Studio album by Foghat
- Released: 15 September 1975
- Studio: Suntreader Studios, Sharon, Vermont
- Genre: Hard rock; blues rock;
- Length: 35:37
- Label: Bearsville
- Producer: Nick Jameson (008)

Foghat chronology
| Rock and Roll Outlaws (1974) | Fool for the City (1975) | Night Shift (1976) |

= Fool for the City =

Fool for the City is the fifth studio album by English rock band Foghat, released on 15 September 1975. Featuring the band's signature song "Slow Ride", along with the title track, it was the band's first album to go platinum. It was also the first album the band recorded after the departure of original bassist Tony Stevens. Producer Nick Jameson played bass and keyboards on the album, and co-wrote the closing track, "Take It or Leave It", with Dave Peverett. Appearing in the photograph on the back cover of the album, Jameson is not known to have toured with Foghat in support of the album. A new bassist, Craig MacGregor, was recruited shortly after the album's release, but Jameson would continue to produce and record intermittently with the band over the next couple of decades.

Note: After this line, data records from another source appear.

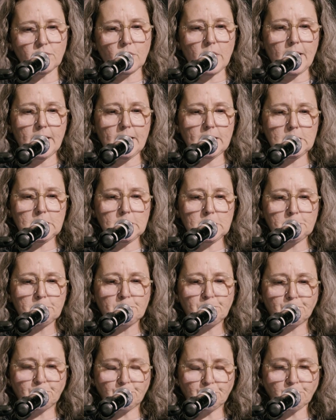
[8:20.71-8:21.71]
rights,
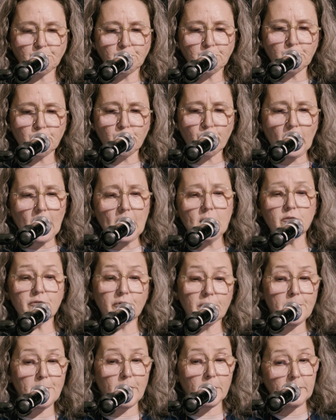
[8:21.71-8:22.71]
and
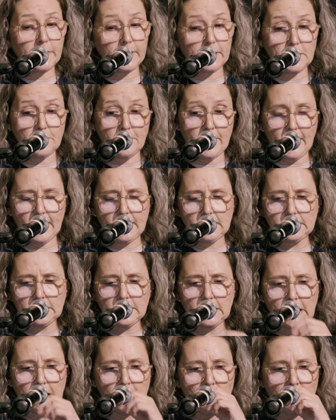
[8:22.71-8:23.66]
free public debate,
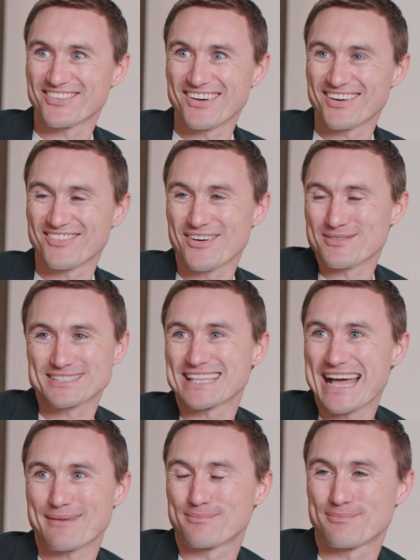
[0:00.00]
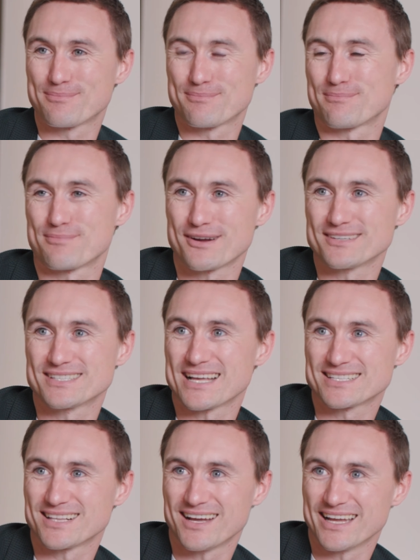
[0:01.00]
what was that
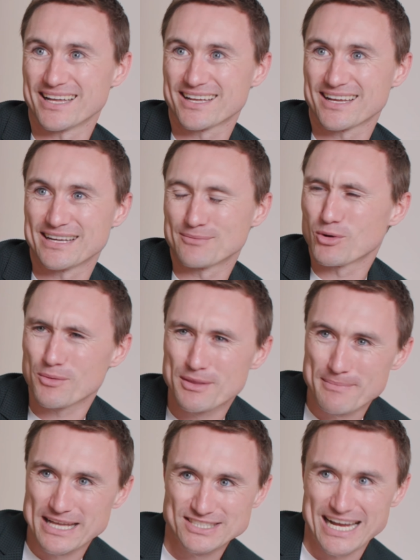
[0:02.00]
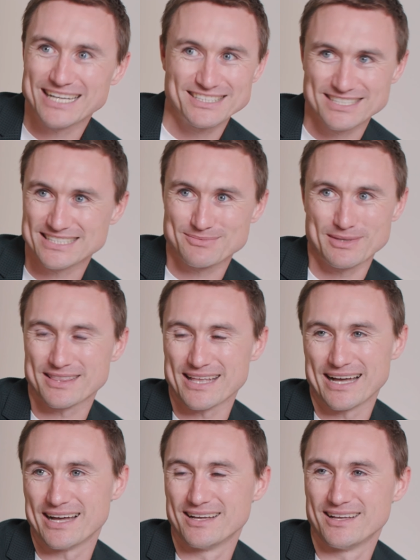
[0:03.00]
process like, and what were the main challenges with that?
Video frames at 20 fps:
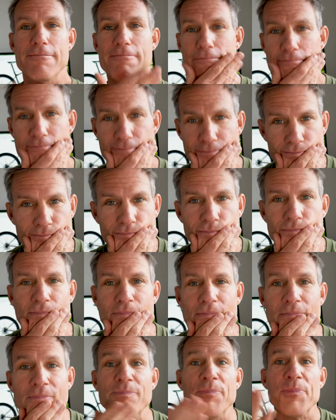
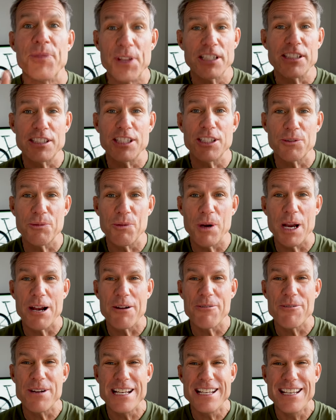This is
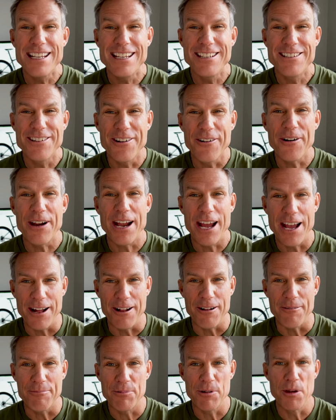where we need your
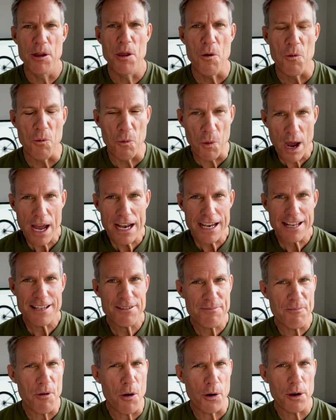help. What
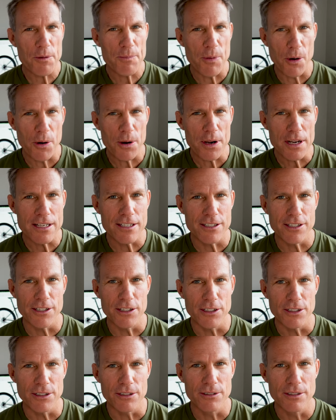is more important to
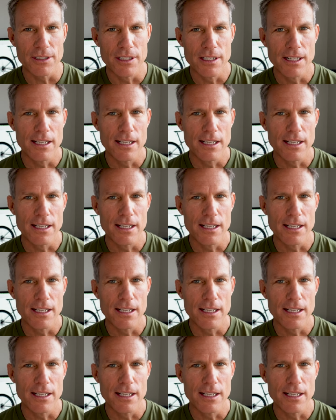you?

The LP was released with two different catalog numbers. The original was released as BR 6959. It was reissued as BRK 6980 in 1978. All issues from 1978–1984 used this catalog number. A remastered CD of the album was released by Rock Candy Records in 2019.

Professional ratings
Review scores
| Source | Rating |
| AllMusic | Star Half star |
| Rolling Stone | Star |

==Album cover==
The album cover shows drummer Roger Earl sitting alone on a soap box fishing down a manhole near 229 East 11th Street (between 2nd and 3rd Avenue) in the East Village of Manhattan, New York City, near the address of Foghat's American office. The back cover features skeptical bystanders observing Earl's unusual activity and the other members of the band either asking him what he is doing or trying to dissuade him from it. In a 2014 interview, Earl explained how the picture was taken:

It was a Sunday morning and I hadn't slept. [...] It was Nick Jameson's idea [...] since I have this penchant for fishing. Anyway, we lift up the manhole cover and I'm sitting on a box. Almost immediately a couple of New York's Finest come by in their patrol car. They're looking at us and they wind the window down. We're like, "Oh shit." They yell out, "Hey! You got a fishing license?" and then start laughing. So they come over and say, "What the fuck are you doing?" They took some pictures with them handcuffing me. I love New York's Finest.
— Roger Earl

==Track listing==
Side one
1. "Fool for the City" (Dave Peverett) – 4:33
2. "My Babe" (Bobby Hatfield, Bill Medley) – 4:35
3. "Slow Ride" (Peverett) – 8:14

Side two
1. "Terraplane Blues" (Robert Johnson) – 5:44
2. "Save Your Loving (For Me)" (Peverett, Rod Price) – 3:31
3. "Drive Me Home" (Peverett) – 3:54
4. "Take It or Leave It" (Peverett, Nick Jameson) – 4:49

==Personnel==

Foghat
- Lonesome Dave Peverett – lead vocals, rhythm guitar
- Rod "The Bottle" Price – lead and acoustic guitars, slide guitar, steel guitar, vocals
- Roger Earl – drums, percussion
- Nick Jameson – bass guitar, keyboards, guitar, vocals, producer, engineer

Production
- Tony Loew – photography
- Tony Outeda – co-ordinator

==Charts==

| Chart (1975–1976) | Peak position |
|---|---|
| Canada Top Albums/CDs (RPM) | 85 |
| US Billboard 200 | 23 |

==Certifications==

| Region | Certification | Certified units/sales |
| United States (RIAA) | Platinum | 1,000,000^{^} |
^{^} Shipments figures based on certification alone.